▼

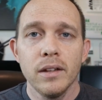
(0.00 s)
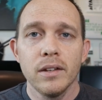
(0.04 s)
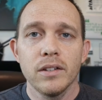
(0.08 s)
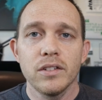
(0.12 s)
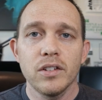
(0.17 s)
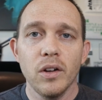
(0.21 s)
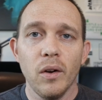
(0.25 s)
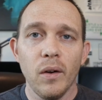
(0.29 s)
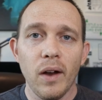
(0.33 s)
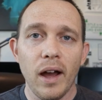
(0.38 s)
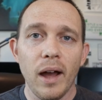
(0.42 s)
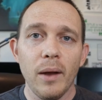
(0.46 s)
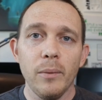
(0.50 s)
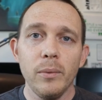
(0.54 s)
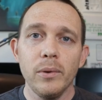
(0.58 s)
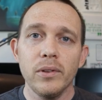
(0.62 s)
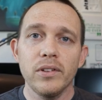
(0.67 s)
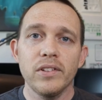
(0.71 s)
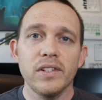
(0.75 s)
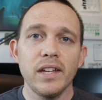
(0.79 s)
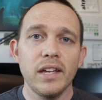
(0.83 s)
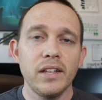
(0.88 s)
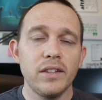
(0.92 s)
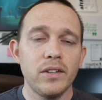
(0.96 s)
So I will
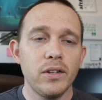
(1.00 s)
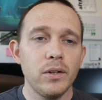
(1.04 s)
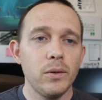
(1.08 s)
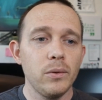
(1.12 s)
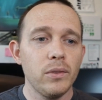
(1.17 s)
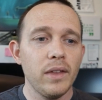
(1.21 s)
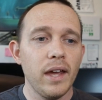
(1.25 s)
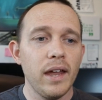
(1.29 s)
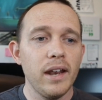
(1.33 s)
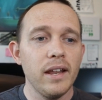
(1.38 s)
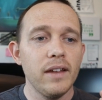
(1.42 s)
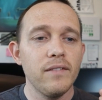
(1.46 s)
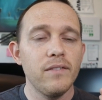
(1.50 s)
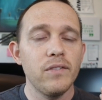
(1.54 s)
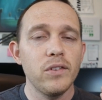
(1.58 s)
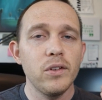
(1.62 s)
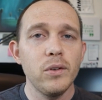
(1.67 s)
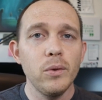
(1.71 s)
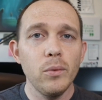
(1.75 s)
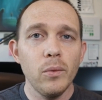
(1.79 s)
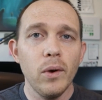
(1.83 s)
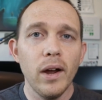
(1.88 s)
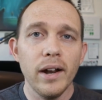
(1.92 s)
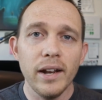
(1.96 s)
say too that if
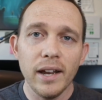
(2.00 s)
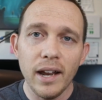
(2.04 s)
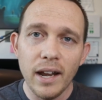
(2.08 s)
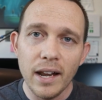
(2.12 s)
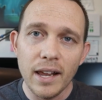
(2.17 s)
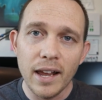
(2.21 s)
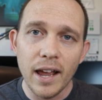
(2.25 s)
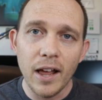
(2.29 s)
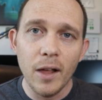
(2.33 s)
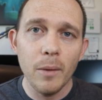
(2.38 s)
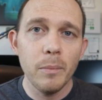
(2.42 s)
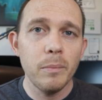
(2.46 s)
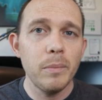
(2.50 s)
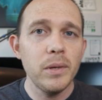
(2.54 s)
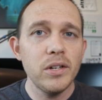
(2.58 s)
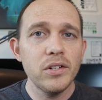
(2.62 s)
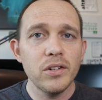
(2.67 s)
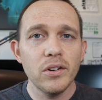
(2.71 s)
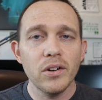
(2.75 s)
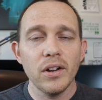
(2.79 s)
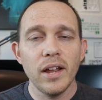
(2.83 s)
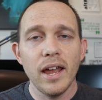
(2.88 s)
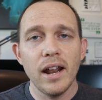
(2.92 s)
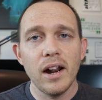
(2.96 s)
you want any help, be
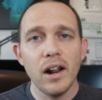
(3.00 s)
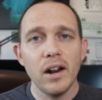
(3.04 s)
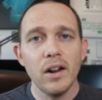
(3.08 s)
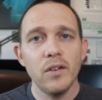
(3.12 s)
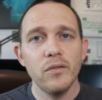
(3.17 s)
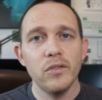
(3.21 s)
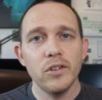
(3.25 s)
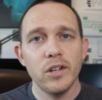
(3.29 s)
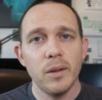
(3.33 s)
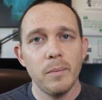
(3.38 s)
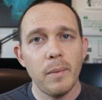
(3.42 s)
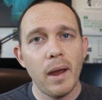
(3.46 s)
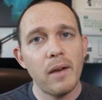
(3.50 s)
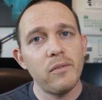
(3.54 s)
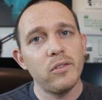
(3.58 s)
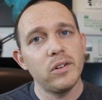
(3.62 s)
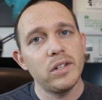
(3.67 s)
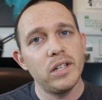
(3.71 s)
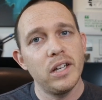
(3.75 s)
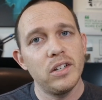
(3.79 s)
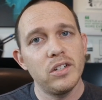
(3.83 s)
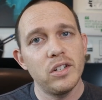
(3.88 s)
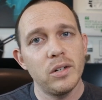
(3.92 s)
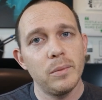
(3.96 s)
sure to head on over to
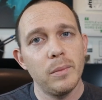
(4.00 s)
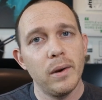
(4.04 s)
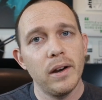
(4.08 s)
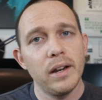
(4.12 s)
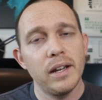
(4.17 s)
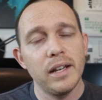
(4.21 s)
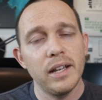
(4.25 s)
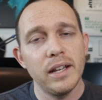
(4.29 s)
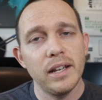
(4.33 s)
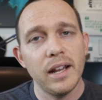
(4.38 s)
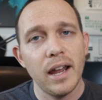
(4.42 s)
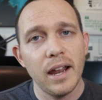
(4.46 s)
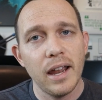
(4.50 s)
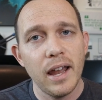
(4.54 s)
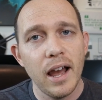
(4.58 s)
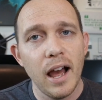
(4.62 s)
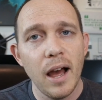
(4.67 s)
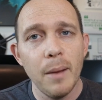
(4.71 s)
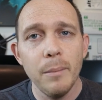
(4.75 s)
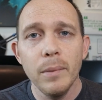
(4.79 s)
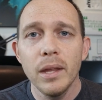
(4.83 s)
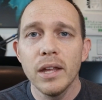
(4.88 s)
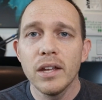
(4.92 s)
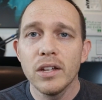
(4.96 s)

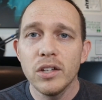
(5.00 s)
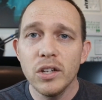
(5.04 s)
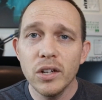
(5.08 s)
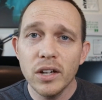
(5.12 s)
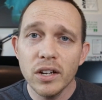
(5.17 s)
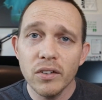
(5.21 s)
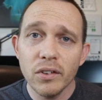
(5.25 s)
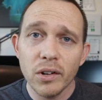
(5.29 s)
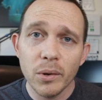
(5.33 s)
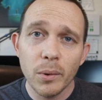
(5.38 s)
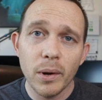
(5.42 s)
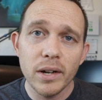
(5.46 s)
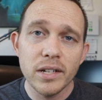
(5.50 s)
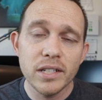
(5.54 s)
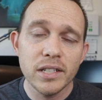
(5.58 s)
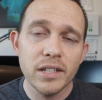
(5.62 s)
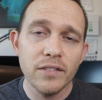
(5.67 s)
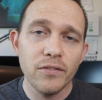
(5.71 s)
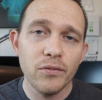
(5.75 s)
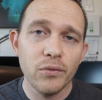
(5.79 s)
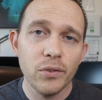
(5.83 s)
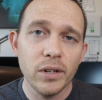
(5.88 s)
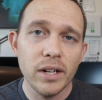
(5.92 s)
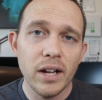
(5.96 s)
maverickdigitalmarketing.com. You can request a
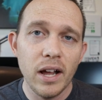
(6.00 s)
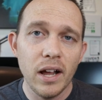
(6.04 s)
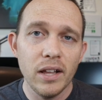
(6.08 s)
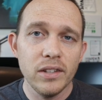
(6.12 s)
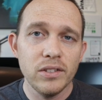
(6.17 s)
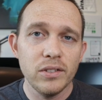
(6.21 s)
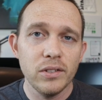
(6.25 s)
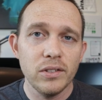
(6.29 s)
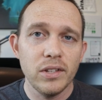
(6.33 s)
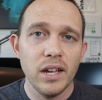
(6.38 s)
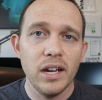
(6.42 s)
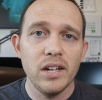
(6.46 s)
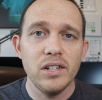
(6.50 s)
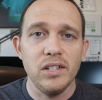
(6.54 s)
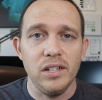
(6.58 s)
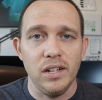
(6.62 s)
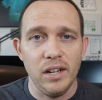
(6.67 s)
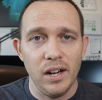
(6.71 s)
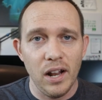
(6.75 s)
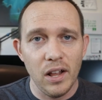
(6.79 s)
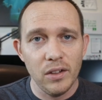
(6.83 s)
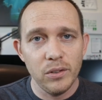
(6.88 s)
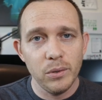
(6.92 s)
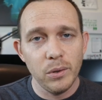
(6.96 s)
free
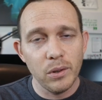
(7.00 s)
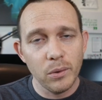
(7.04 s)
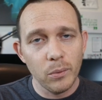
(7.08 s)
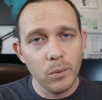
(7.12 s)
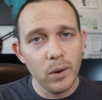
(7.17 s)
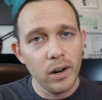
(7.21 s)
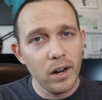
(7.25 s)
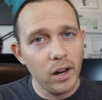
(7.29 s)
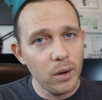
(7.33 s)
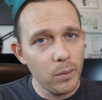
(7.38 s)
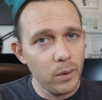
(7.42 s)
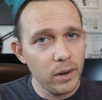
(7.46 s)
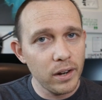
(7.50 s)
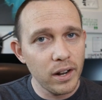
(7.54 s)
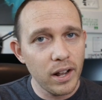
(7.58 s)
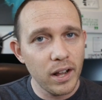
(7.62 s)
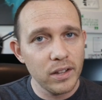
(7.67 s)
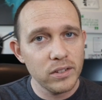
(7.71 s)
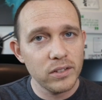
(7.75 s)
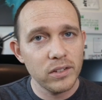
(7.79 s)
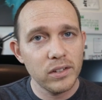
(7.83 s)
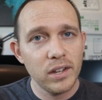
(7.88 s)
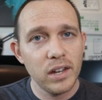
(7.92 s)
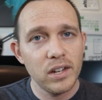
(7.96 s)
consultation. I'll do a one-on-one
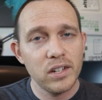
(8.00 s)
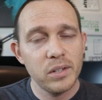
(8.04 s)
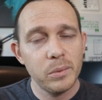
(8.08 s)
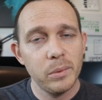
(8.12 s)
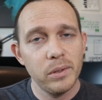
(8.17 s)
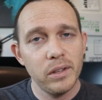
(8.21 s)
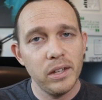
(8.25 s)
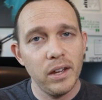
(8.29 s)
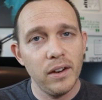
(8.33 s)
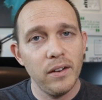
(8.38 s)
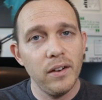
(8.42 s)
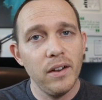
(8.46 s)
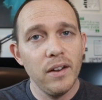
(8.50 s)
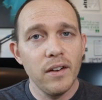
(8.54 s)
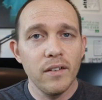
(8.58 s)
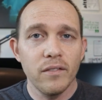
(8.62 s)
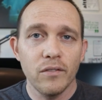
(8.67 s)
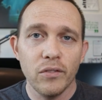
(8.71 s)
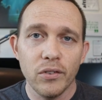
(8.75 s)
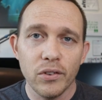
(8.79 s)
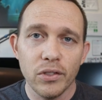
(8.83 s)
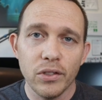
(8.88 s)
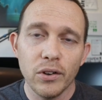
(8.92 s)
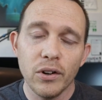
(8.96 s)
consultation with you
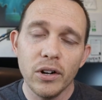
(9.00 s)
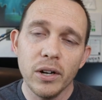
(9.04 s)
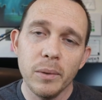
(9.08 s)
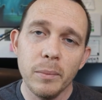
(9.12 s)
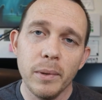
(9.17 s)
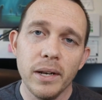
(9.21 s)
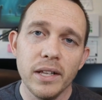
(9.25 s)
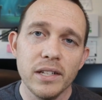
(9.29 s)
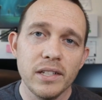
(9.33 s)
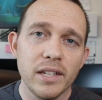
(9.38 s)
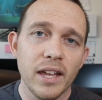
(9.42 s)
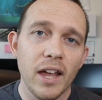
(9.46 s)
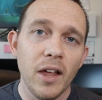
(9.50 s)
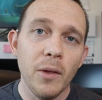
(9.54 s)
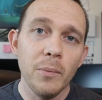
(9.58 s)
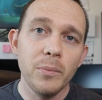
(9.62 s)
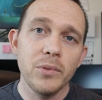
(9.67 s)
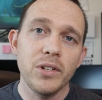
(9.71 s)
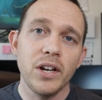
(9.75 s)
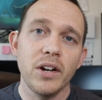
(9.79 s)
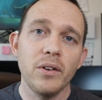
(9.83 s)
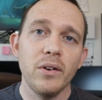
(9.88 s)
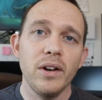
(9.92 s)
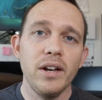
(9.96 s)
for 30 minutes to help
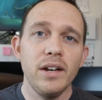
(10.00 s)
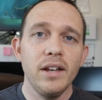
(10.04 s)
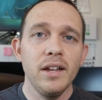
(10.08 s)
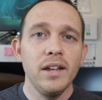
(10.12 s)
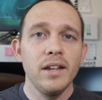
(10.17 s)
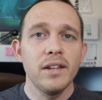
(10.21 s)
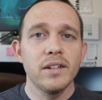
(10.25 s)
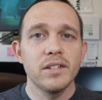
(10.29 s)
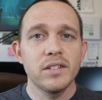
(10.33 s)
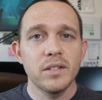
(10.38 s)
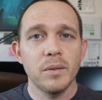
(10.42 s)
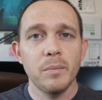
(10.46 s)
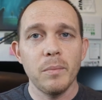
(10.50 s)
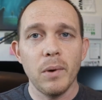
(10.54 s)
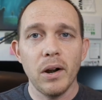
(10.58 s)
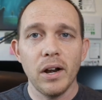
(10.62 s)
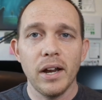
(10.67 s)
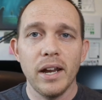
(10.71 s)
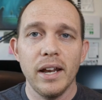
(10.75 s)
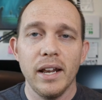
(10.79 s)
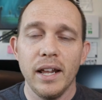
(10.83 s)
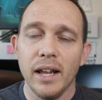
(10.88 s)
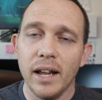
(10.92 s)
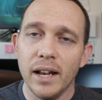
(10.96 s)
generate some
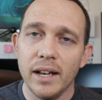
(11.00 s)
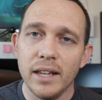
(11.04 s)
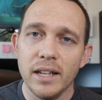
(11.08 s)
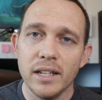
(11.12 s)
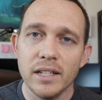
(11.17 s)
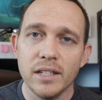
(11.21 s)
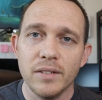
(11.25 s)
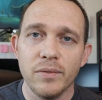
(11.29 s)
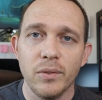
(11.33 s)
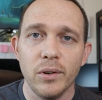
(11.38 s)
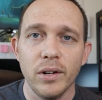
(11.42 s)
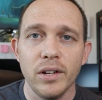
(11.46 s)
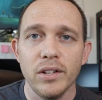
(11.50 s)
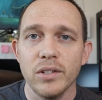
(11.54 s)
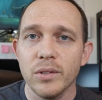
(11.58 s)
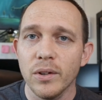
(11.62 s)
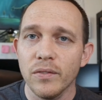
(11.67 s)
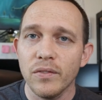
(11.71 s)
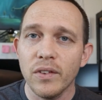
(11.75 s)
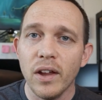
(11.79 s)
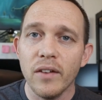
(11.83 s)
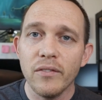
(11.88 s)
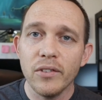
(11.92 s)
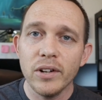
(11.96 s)
marketing ideas for you. So
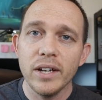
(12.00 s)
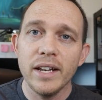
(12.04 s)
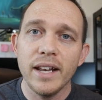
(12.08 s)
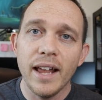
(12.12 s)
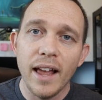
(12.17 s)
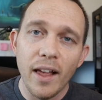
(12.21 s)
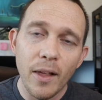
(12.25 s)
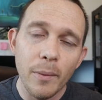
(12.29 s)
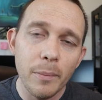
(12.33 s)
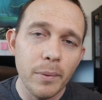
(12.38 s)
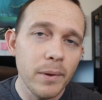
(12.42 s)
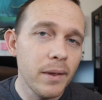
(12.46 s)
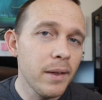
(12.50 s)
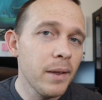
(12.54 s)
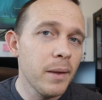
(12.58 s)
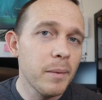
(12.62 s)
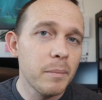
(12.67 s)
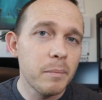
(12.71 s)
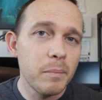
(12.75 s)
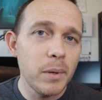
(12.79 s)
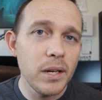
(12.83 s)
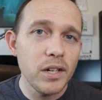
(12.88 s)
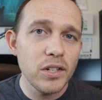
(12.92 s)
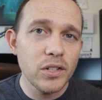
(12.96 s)
if you ever need help,
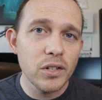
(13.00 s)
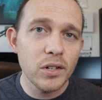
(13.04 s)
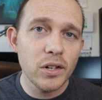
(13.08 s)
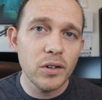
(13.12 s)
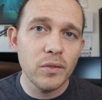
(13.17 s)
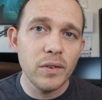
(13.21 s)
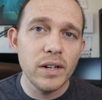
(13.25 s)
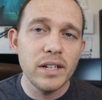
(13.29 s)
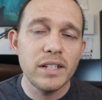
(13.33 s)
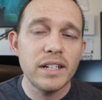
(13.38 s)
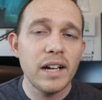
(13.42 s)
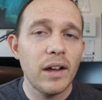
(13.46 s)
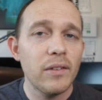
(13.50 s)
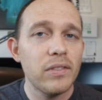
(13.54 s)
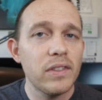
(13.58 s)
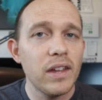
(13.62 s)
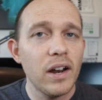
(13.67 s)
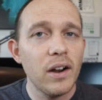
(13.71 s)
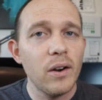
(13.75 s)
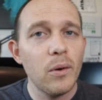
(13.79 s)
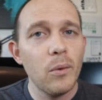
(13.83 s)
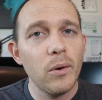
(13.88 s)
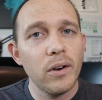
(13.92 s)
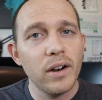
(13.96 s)
be sure to reach out
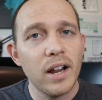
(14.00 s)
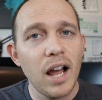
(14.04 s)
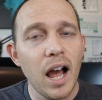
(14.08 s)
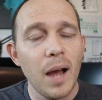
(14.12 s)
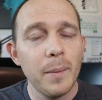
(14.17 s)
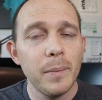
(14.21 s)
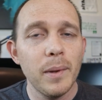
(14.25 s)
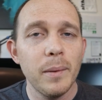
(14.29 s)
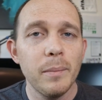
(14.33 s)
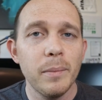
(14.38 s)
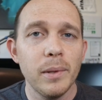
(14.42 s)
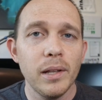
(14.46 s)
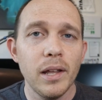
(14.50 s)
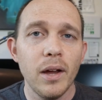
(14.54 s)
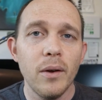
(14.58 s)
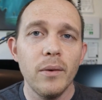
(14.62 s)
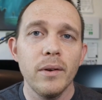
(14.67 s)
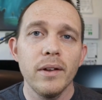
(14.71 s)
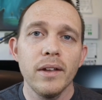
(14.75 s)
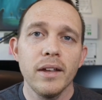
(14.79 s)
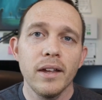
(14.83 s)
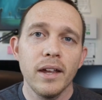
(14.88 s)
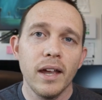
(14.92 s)
there or comment below.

▲

Task prompt. Set down every entry exactly as it appears, but skip the pictures.

Your solution.
(0.00 s)
(0.04 s)
(0.08 s)
(0.12 s)
(0.17 s)
(0.21 s)
(0.25 s)
(0.29 s)
(0.33 s)
(0.38 s)
(0.42 s)
(0.46 s)
(0.50 s)
(0.54 s)
(0.58 s)
(0.62 s)
(0.67 s)
(0.71 s)
(0.75 s)
(0.79 s)
(0.83 s)
(0.88 s)
(0.92 s)
(0.96 s)
So I will
(1.00 s)
(1.04 s)
(1.08 s)
(1.12 s)
(1.17 s)
(1.21 s)
(1.25 s)
(1.29 s)
(1.33 s)
(1.38 s)
(1.42 s)
(1.46 s)
(1.50 s)
(1.54 s)
(1.58 s)
(1.62 s)
(1.67 s)
(1.71 s)
(1.75 s)
(1.79 s)
(1.83 s)
(1.88 s)
(1.92 s)
(1.96 s)
say too that if
(2.00 s)
(2.04 s)
(2.08 s)
(2.12 s)
(2.17 s)
(2.21 s)
(2.25 s)
(2.29 s)
(2.33 s)
(2.38 s)
(2.42 s)
(2.46 s)
(2.50 s)
(2.54 s)
(2.58 s)
(2.62 s)
(2.67 s)
(2.71 s)
(2.75 s)
(2.79 s)
(2.83 s)
(2.88 s)
(2.92 s)
(2.96 s)
you want any help, be
(3.00 s)
(3.04 s)
(3.08 s)
(3.12 s)
(3.17 s)
(3.21 s)
(3.25 s)
(3.29 s)
(3.33 s)
(3.38 s)
(3.42 s)
(3.46 s)
(3.50 s)
(3.54 s)
(3.58 s)
(3.62 s)
(3.67 s)
(3.71 s)
(3.75 s)
(3.79 s)
(3.83 s)
(3.88 s)
(3.92 s)
(3.96 s)
sure to head on over to
(4.00 s)
(4.04 s)
(4.08 s)
(4.12 s)
(4.17 s)
(4.21 s)
(4.25 s)
(4.29 s)
(4.33 s)
(4.38 s)
(4.42 s)
(4.46 s)
(4.50 s)
(4.54 s)
(4.58 s)
(4.62 s)
(4.67 s)
(4.71 s)
(4.75 s)
(4.79 s)
(4.83 s)
(4.88 s)
(4.92 s)
(4.96 s)

(5.00 s)
(5.04 s)
(5.08 s)
(5.12 s)
(5.17 s)
(5.21 s)
(5.25 s)
(5.29 s)
(5.33 s)
(5.38 s)
(5.42 s)
(5.46 s)
(5.50 s)
(5.54 s)
(5.58 s)
(5.62 s)
(5.67 s)
(5.71 s)
(5.75 s)
(5.79 s)
(5.83 s)
(5.88 s)
(5.92 s)
(5.96 s)
maverickdigitalmarketing.com. You can request a
(6.00 s)
(6.04 s)
(6.08 s)
(6.12 s)
(6.17 s)
(6.21 s)
(6.25 s)
(6.29 s)
(6.33 s)
(6.38 s)
(6.42 s)
(6.46 s)
(6.50 s)
(6.54 s)
(6.58 s)
(6.62 s)
(6.67 s)
(6.71 s)
(6.75 s)
(6.79 s)
(6.83 s)
(6.88 s)
(6.92 s)
(6.96 s)
free
(7.00 s)
(7.04 s)
(7.08 s)
(7.12 s)
(7.17 s)
(7.21 s)
(7.25 s)
(7.29 s)
(7.33 s)
(7.38 s)
(7.42 s)
(7.46 s)
(7.50 s)
(7.54 s)
(7.58 s)
(7.62 s)
(7.67 s)
(7.71 s)
(7.75 s)
(7.79 s)
(7.83 s)
(7.88 s)
(7.92 s)
(7.96 s)
consultation. I'll do a one-on-one
(8.00 s)
(8.04 s)
(8.08 s)
(8.12 s)
(8.17 s)
(8.21 s)
(8.25 s)
(8.29 s)
(8.33 s)
(8.38 s)
(8.42 s)
(8.46 s)
(8.50 s)
(8.54 s)
(8.58 s)
(8.62 s)
(8.67 s)
(8.71 s)
(8.75 s)
(8.79 s)
(8.83 s)
(8.88 s)
(8.92 s)
(8.96 s)
consultation with you
(9.00 s)
(9.04 s)
(9.08 s)
(9.12 s)
(9.17 s)
(9.21 s)
(9.25 s)
(9.29 s)
(9.33 s)
(9.38 s)
(9.42 s)
(9.46 s)
(9.50 s)
(9.54 s)
(9.58 s)
(9.62 s)
(9.67 s)
(9.71 s)
(9.75 s)
(9.79 s)
(9.83 s)
(9.88 s)
(9.92 s)
(9.96 s)
for 30 minutes to help
(10.00 s)
(10.04 s)
(10.08 s)
(10.12 s)
(10.17 s)
(10.21 s)
(10.25 s)
(10.29 s)
(10.33 s)
(10.38 s)
(10.42 s)
(10.46 s)
(10.50 s)
(10.54 s)
(10.58 s)
(10.62 s)
(10.67 s)
(10.71 s)
(10.75 s)
(10.79 s)
(10.83 s)
(10.88 s)
(10.92 s)
(10.96 s)
generate some
(11.00 s)
(11.04 s)
(11.08 s)
(11.12 s)
(11.17 s)
(11.21 s)
(11.25 s)
(11.29 s)
(11.33 s)
(11.38 s)
(11.42 s)
(11.46 s)
(11.50 s)
(11.54 s)
(11.58 s)
(11.62 s)
(11.67 s)
(11.71 s)
(11.75 s)
(11.79 s)
(11.83 s)
(11.88 s)
(11.92 s)
(11.96 s)
marketing ideas for you. So
(12.00 s)
(12.04 s)
(12.08 s)
(12.12 s)
(12.17 s)
(12.21 s)
(12.25 s)
(12.29 s)
(12.33 s)
(12.38 s)
(12.42 s)
(12.46 s)
(12.50 s)
(12.54 s)
(12.58 s)
(12.62 s)
(12.67 s)
(12.71 s)
(12.75 s)
(12.79 s)
(12.83 s)
(12.88 s)
(12.92 s)
(12.96 s)
if you ever need help,
(13.00 s)
(13.04 s)
(13.08 s)
(13.12 s)
(13.17 s)
(13.21 s)
(13.25 s)
(13.29 s)
(13.33 s)
(13.38 s)
(13.42 s)
(13.46 s)
(13.50 s)
(13.54 s)
(13.58 s)
(13.62 s)
(13.67 s)
(13.71 s)
(13.75 s)
(13.79 s)
(13.83 s)
(13.88 s)
(13.92 s)
(13.96 s)
be sure to reach out
(14.00 s)
(14.04 s)
(14.08 s)
(14.12 s)
(14.17 s)
(14.21 s)
(14.25 s)
(14.29 s)
(14.33 s)
(14.38 s)
(14.42 s)
(14.46 s)
(14.50 s)
(14.54 s)
(14.58 s)
(14.62 s)
(14.67 s)
(14.71 s)
(14.75 s)
(14.79 s)
(14.83 s)
(14.88 s)
(14.92 s)
there or comment below.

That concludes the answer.